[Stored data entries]

== Segment start ==

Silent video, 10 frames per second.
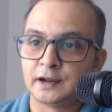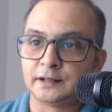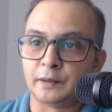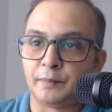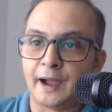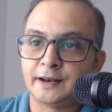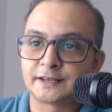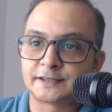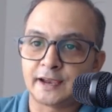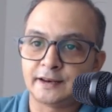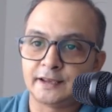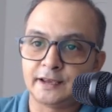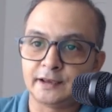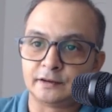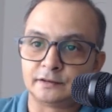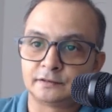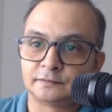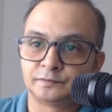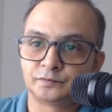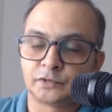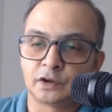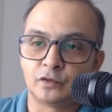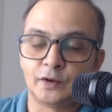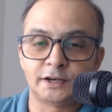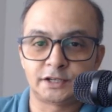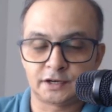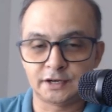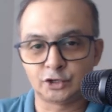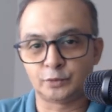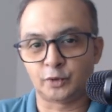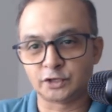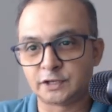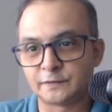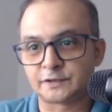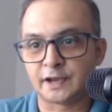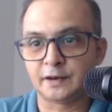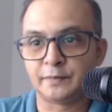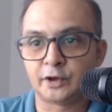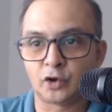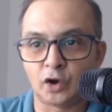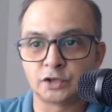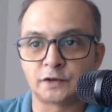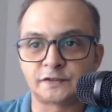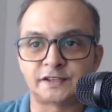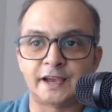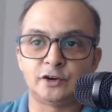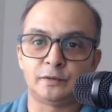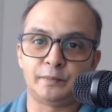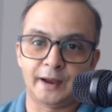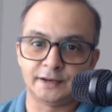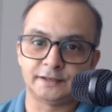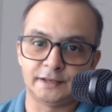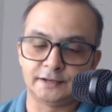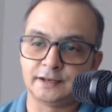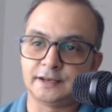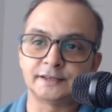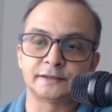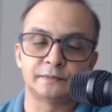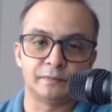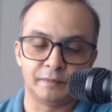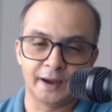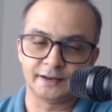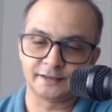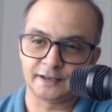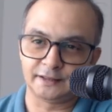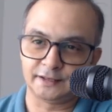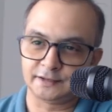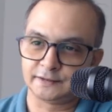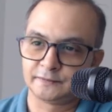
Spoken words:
the minus sign here will turn into positive sign because of sine of minus theta is minus sine theta.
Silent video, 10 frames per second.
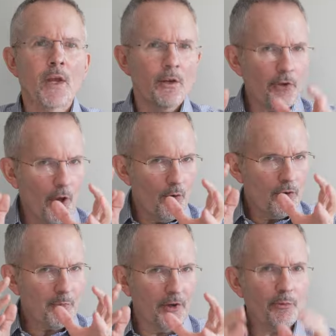So
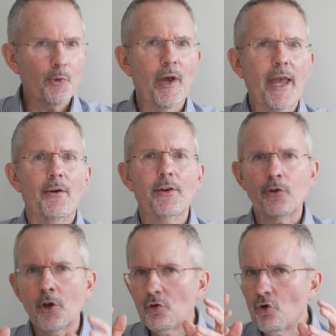the principle here
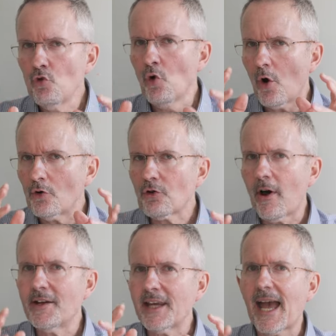is do not
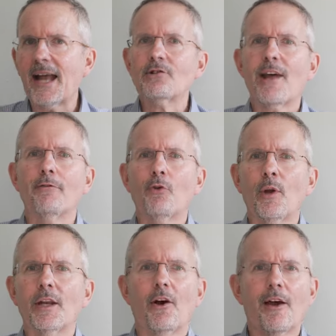try to catch that
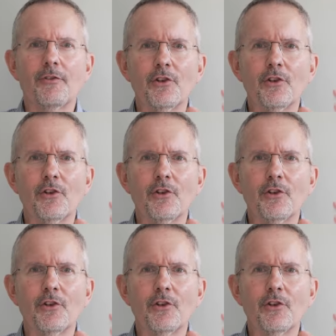falling knife.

== Segment end ==

▶ _WHAT YOU HAVE TO DO_: Repeat the records in full and exactly, leaving every picture out.

▶ _RESPONSE FOR THIS EXERCISE_:
Silent video, 10 frames per second.
Spoken words:
the minus sign here will turn into positive sign because of sine of minus theta is minus sine theta.
Silent video, 10 frames per second.
So
the principle here
is do not
try to catch that
falling knife.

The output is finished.